Southwest Light Rail gets support from west metro mayors

by T.W. Budig
ECM Capitol reporter

The ride for Southwest Light Rail legislation in a Senate committee on Wednesday (Feb. 27) was a little bumpy.

Sen. Melisa Franzen, DFL-Edina, brought two bonding bills before the Senate Transportation and Public Safety Committee, one going for a grand slam $118 million in bonding for the proposed 15-mile line, the other a more modest $37 million bill.

 

Sen. Melisa Franzen, DFL-Edina, presents her Southwest Light Rail bonding bills to the Senate Transportation and Public Safety Committee. To Franzens's left is Edina Mayor James Hovland, with Minnetonka Mayor Terry Schnieder to the right. (Photo by T.W. Budig)

Sen. Melisa Franzen, DFL-Edina, presents her Southwest Light Rail bonding bills to the Senate Transportation and Public Safety Committee. To Franzens’s left is Edina Mayor James Hovland, with Minnetonka Mayor Terry Schnieder to the right. (Photo by T.W. Budig)

“This is a good value for our taxpayers,” Franzen said of the line, a $1.25 billion capital project.

The state would be on the hook for about 10 percent of Southwest construction costs.

West metro mayors pulled up chairs next to Franzen to express support to the committee for the Southwest line.

Eden Prairie Mayor Nancy Tyra-Lukens spoke of light rail as a critical part in combating congestion — commuters from St. Cloud, Red Wing, all over filter into the city, heading for jobs at the Golden Triangle Business Park and elsewhere, she said.

Minnetonka Mayor Terry Schneider spoke of the light rail line stitching together transit in the city — creating transit hubs at the stations.

Edina Mayor James Hovland sold Southwest Light Rail as a golden opportunity.

“This is bargain basement time for the State Legislature,” Hovland said of the breakdown in capital cost.

The state would pay 10 percent. The federal government would pay 90.

Light rail, Hovland argued, is part of a transit mix the Millennium Generation, people who want to own a single car, look to in choosing where to live.

The Twin Cities is flagging in terms of attracting the 25 to 34-year-old group of young people vital to the economic success of a region.
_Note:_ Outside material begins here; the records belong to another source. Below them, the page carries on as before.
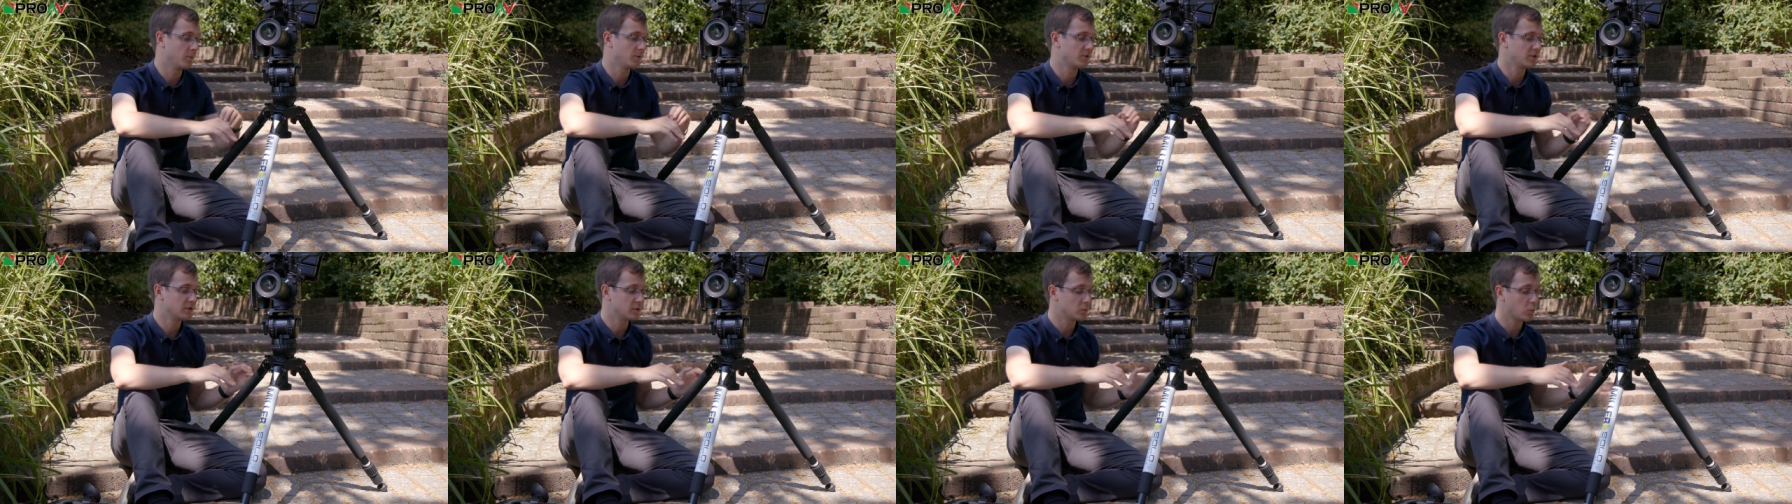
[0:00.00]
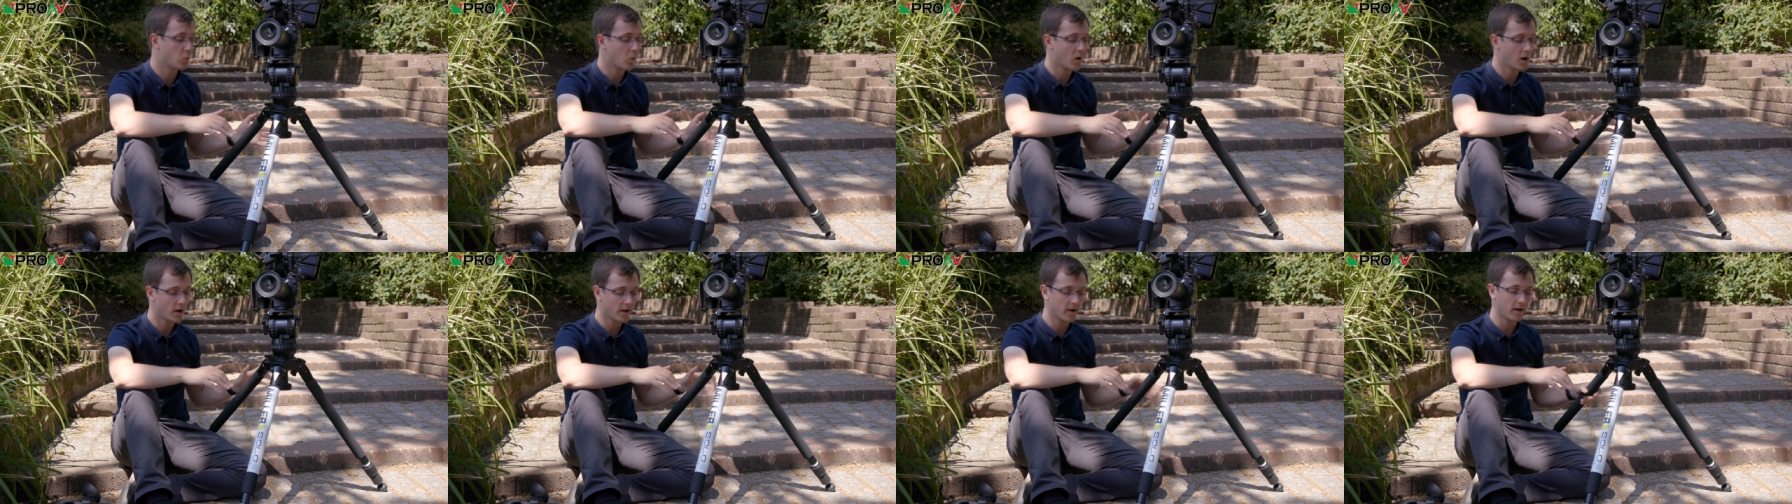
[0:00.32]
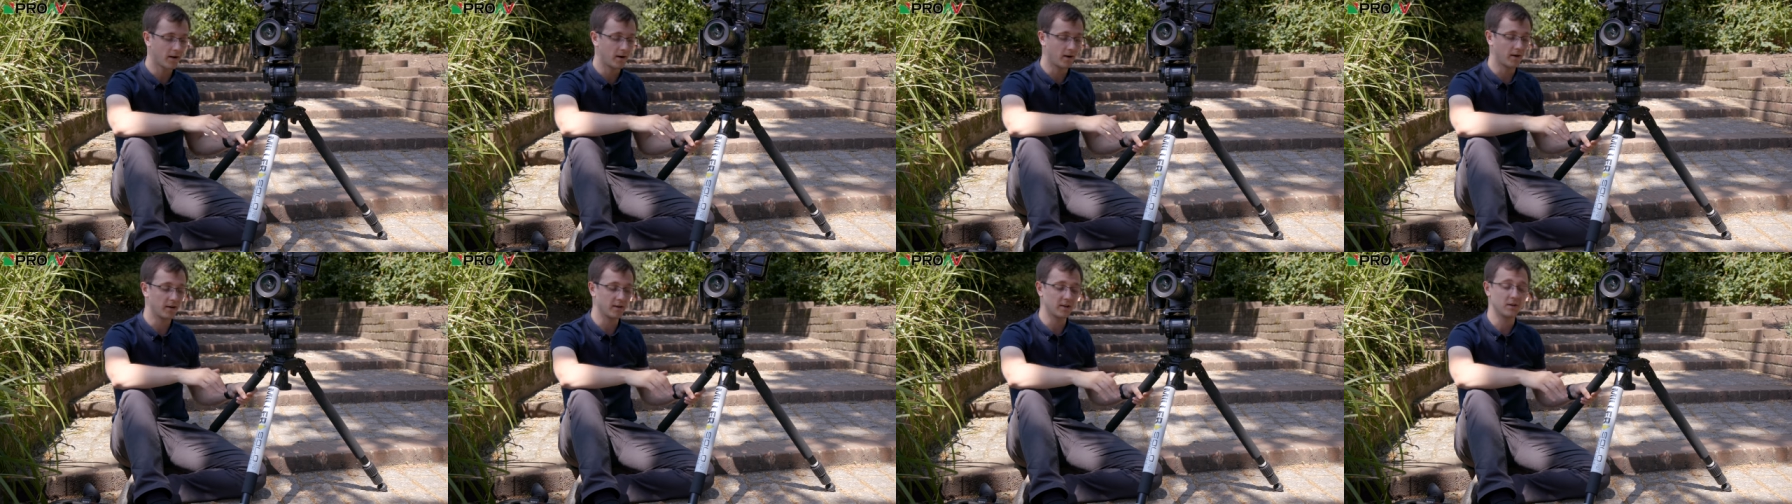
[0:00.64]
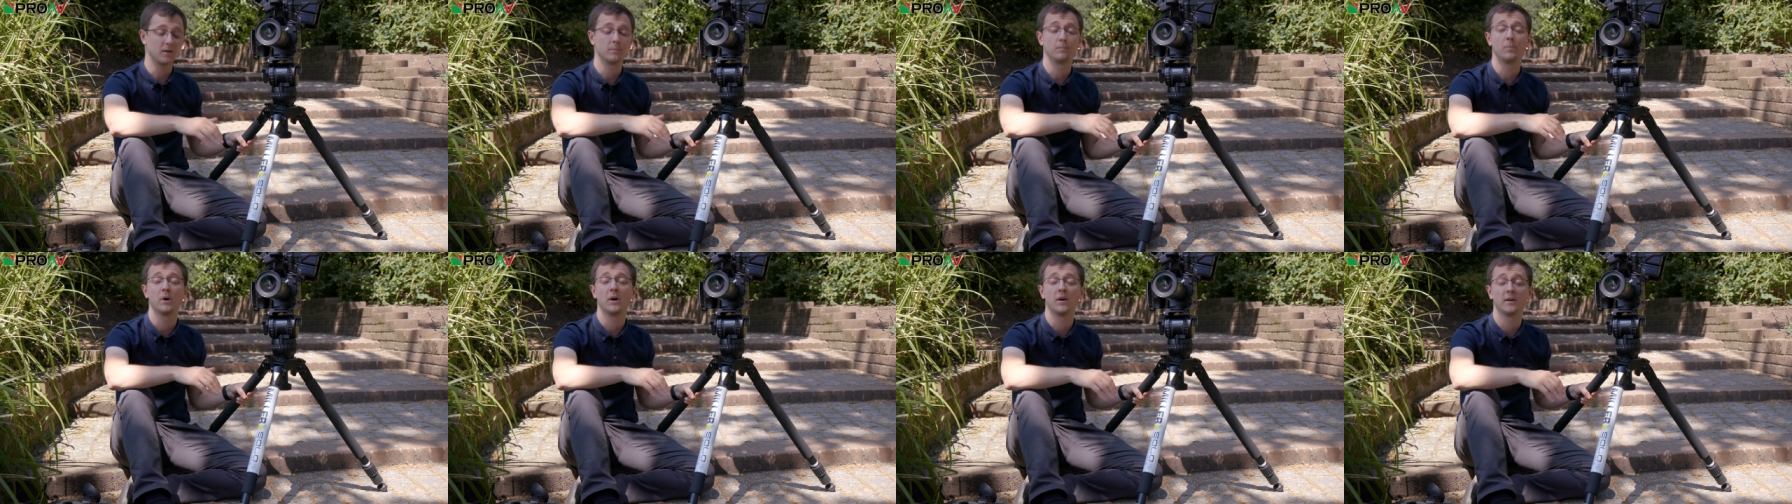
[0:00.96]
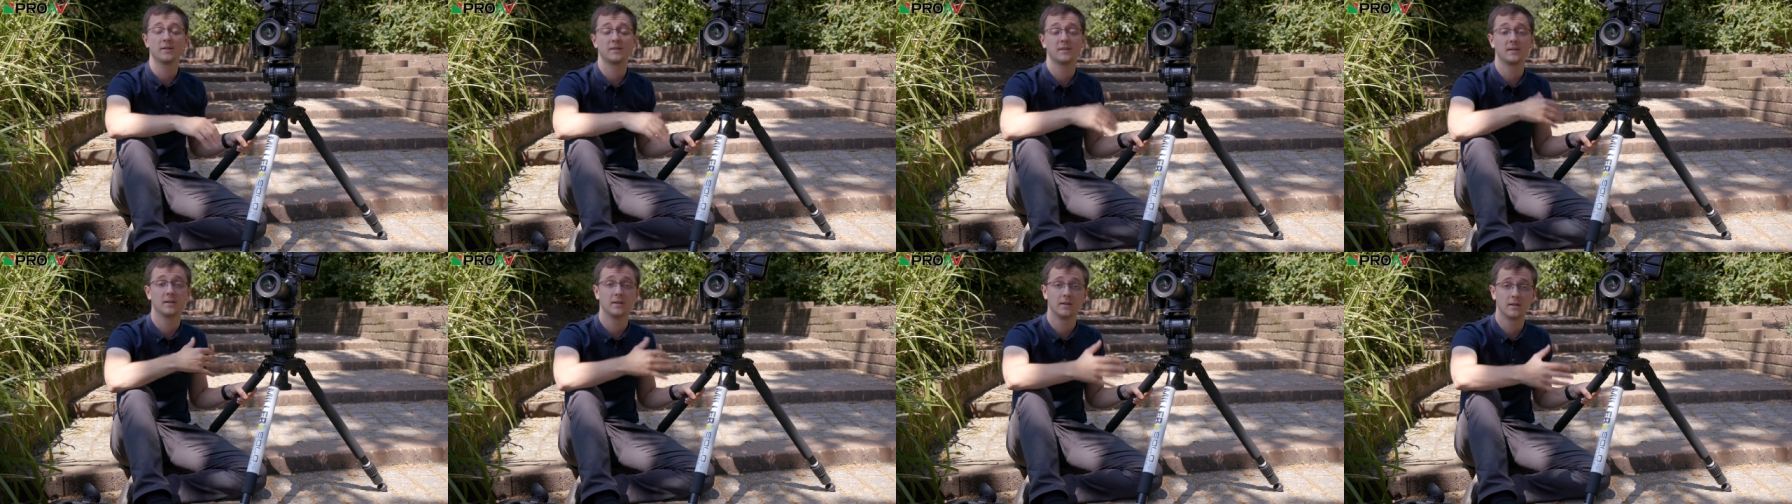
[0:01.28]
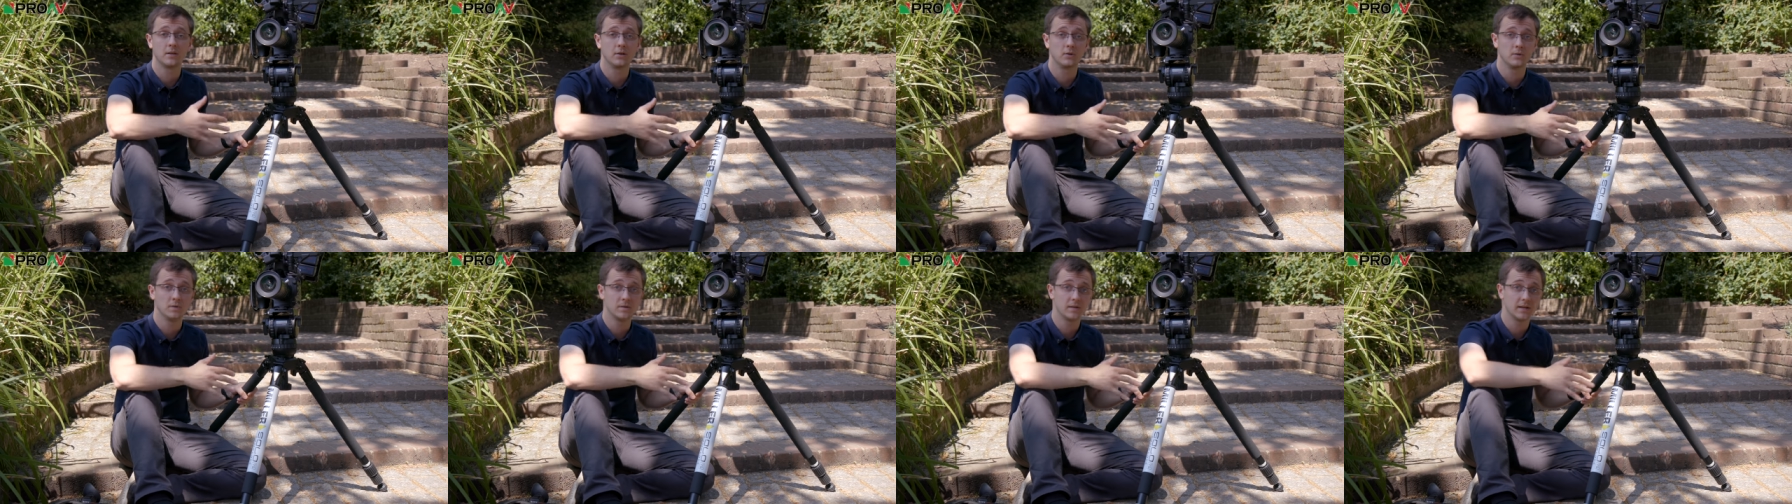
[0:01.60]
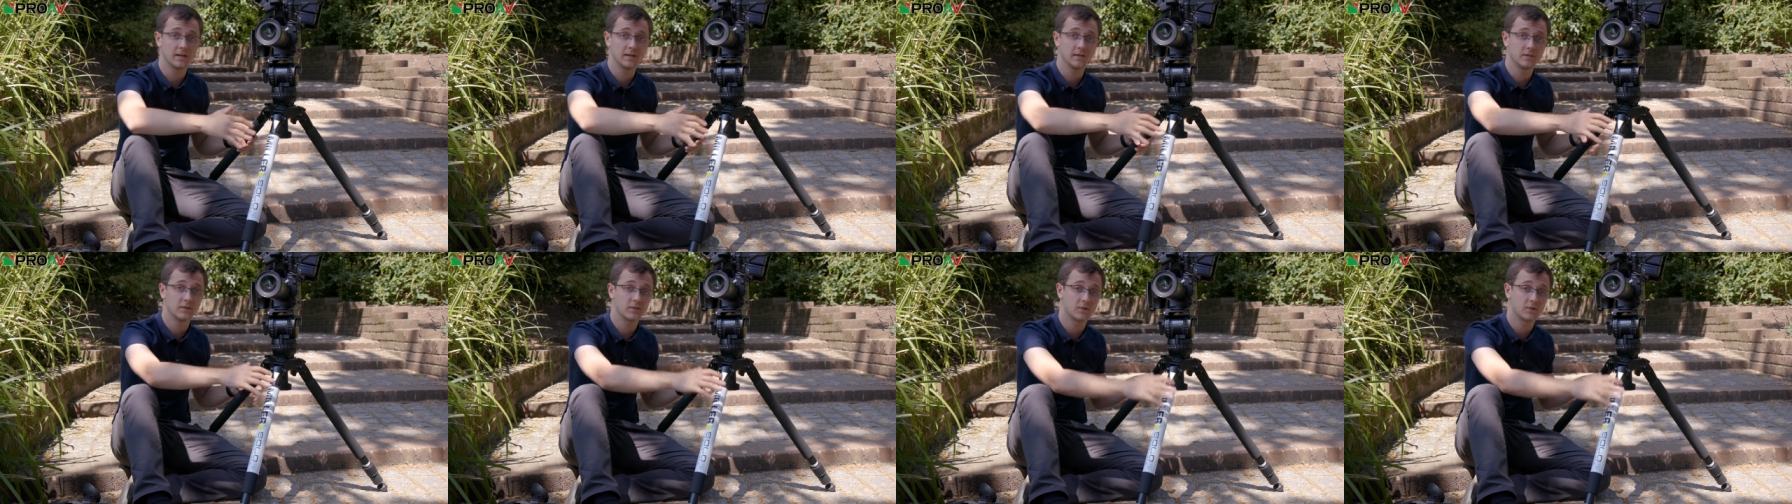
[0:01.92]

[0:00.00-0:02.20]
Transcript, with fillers: which is why I like personally using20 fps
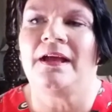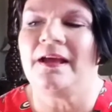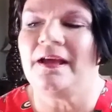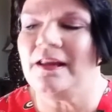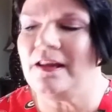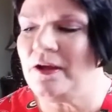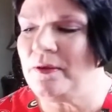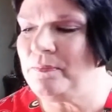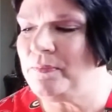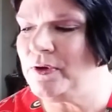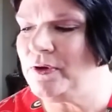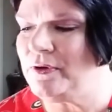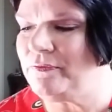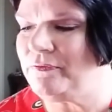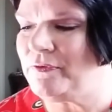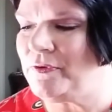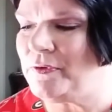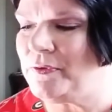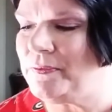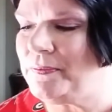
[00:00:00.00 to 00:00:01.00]
Hello
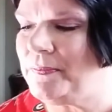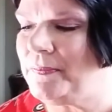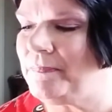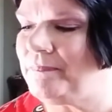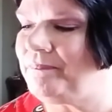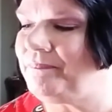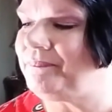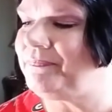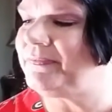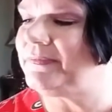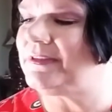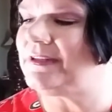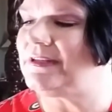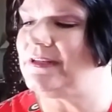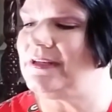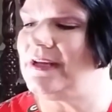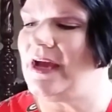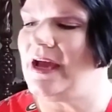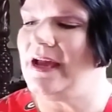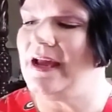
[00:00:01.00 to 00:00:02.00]
beautiful.
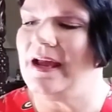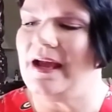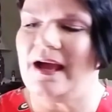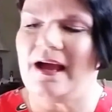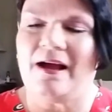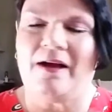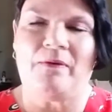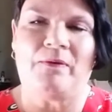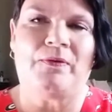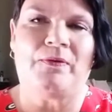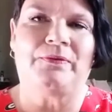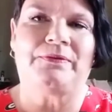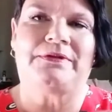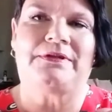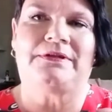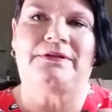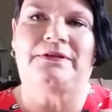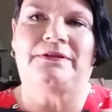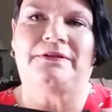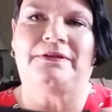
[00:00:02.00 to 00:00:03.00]
Today I want
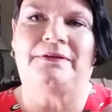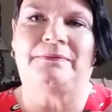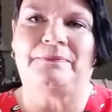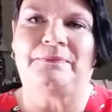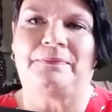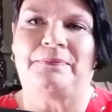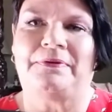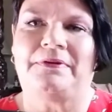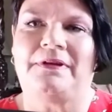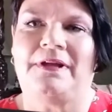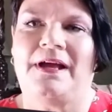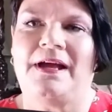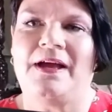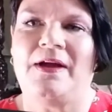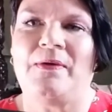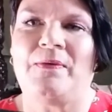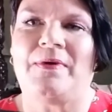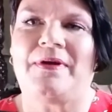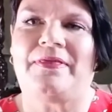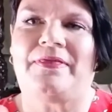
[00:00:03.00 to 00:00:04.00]
to
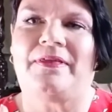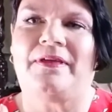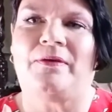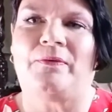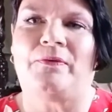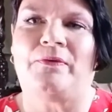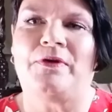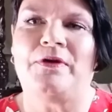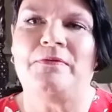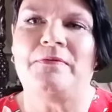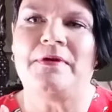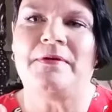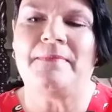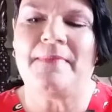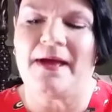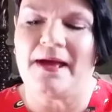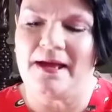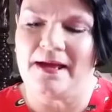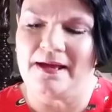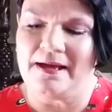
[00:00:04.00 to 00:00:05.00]
play with the Ruby
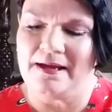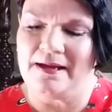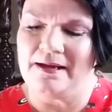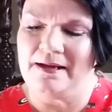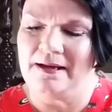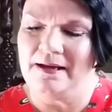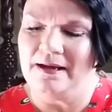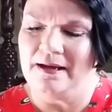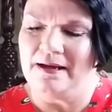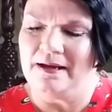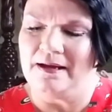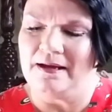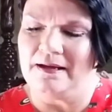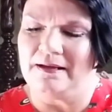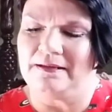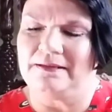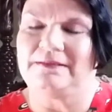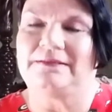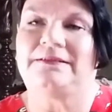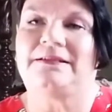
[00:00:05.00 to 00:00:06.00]
May
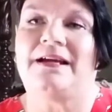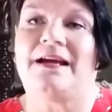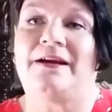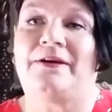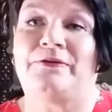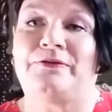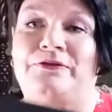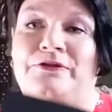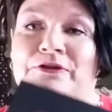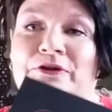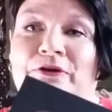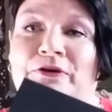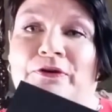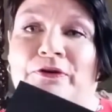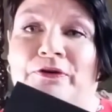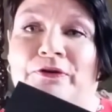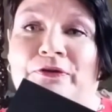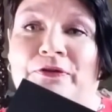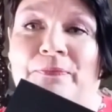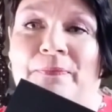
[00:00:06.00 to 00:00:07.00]
Down to
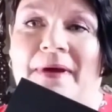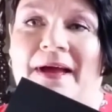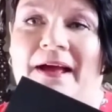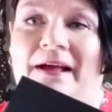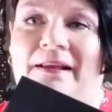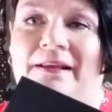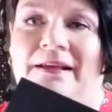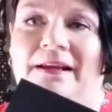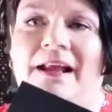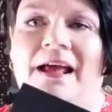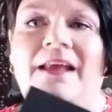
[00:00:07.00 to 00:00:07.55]
Earth palette.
“We’re a net loser of 25 to 34-year-olds,” he said.

Republicans offered a number of pointed questions.

“The $675 million doesn’t grow on trees,” Sen. David Osmek, R-Mound, said of potential Federal Transit Administration New Starts capital funding — the feds potentially would pick up half of construction costs.

But federal government is broke, Osmek argued.

Moreover, federal dollars are taxpayer dollars, he said.

They don’t fall to earth from outer space.

Southwest supporters countered that the New Start dollars were going to be spent somewhere, and should be spent here.

Sen. John Pederson, R-St. Cloud, repeatedly questioned Franzen and witnesses about their support for Democratic Gov. Mark Dayton’s proposed quarter-cent, metro-wide sales tax increase for transit.

A TwinWest Chamber of Commerce official indicated the chamber took no position on it.

Franzen, when the discussion turned to paying for operating expenses of the line, indicated a willingness to explore various options.

Currently some state general fund dollars would be used to pay for the operation of the line, a Met Council official explained.

Taking general fund dollars meant that other areas of state funding would have a smaller pool to draw from, Pederson said.

The administration heralds its propose transit tax increase as paying for the construction and operating cost of Southwest Light Rail, among other transit benefits.

The committee placed Franzen’s bills, and a Southwest bonding bill by Sen. Ron Latz, DFL-St. Louis Park, aside for possible inclusion in a larger bill.